Kemisola Bolarinwa, Nigerian female robotics engineer and her team at Nextwear Technology, a wearables firm in Abuja, Nigeria, worked on the smart bra for four years to detect breast cancer at early stage. They hope it will be ready in the market by July 2022.
On what inspired her to develop the smart bra she said, “My beloved aunt died of breast cancer in 2017 at the University College Hospital in Ibadan, Nigeria because it was diagnosed late,” she added that while she was in her aunt’s ward at the hospital, she saw women of different age groups, even teenagers, groaning in the pain of breast cancer and that was when she felt she needed to contribute her part to fight the disease.
The prototype comes with ultrasound technology and mobile and web apps that can display where a tumor is on the breasts.
“The result will show if the tumor is benign [harmless] or malignant [harmful],” she explained. “The smart bra must be worn on the breasts for a maximum of 30 minutes for the result to show.

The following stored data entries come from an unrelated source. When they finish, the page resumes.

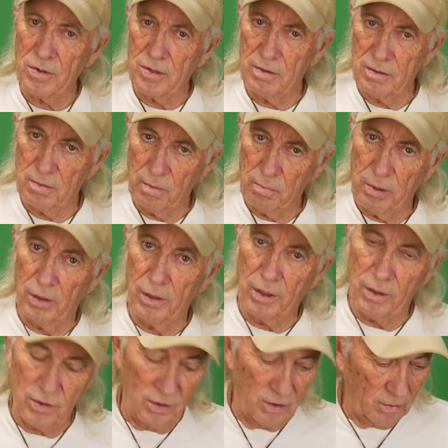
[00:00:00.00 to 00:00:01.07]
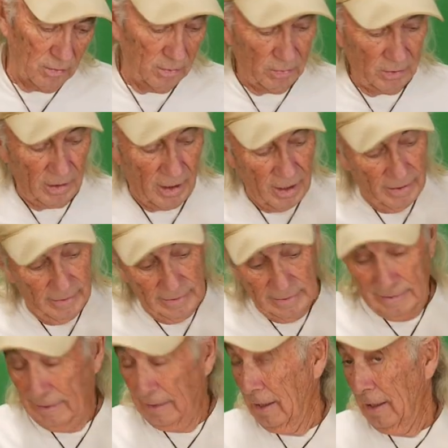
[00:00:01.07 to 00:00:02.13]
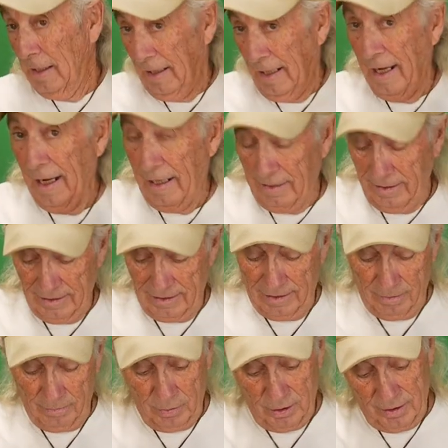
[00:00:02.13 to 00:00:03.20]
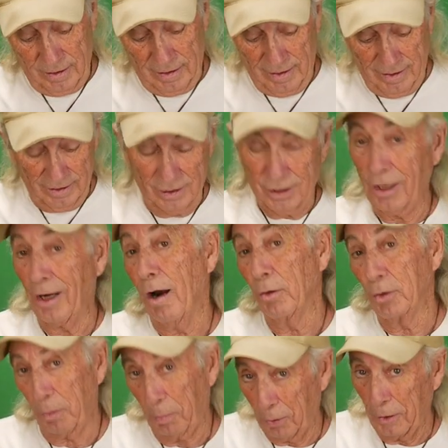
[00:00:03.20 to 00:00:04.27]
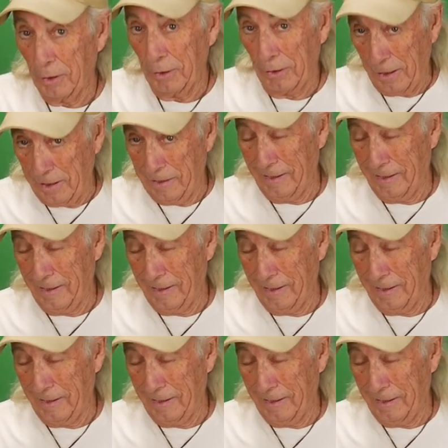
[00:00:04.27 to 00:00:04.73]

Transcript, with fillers: seems to be pulling us into it. But yeah, let's get uh, let's get on with the printer.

The app also has an interface for the result to be transmitted to a doctor.”
The Nigerian robotics engineer said she and her team have conducted a local trial and got about 70 percent accuracy. At the moment, they are working towards 95-97 percent accuracy. With this, women may no longer have to go to the doctor to be screened for breast cancer as they could use her devise from the comfort of their home.
“If they could detect early that they have cancer, then they will be safe, and many don’t have to die,” she said.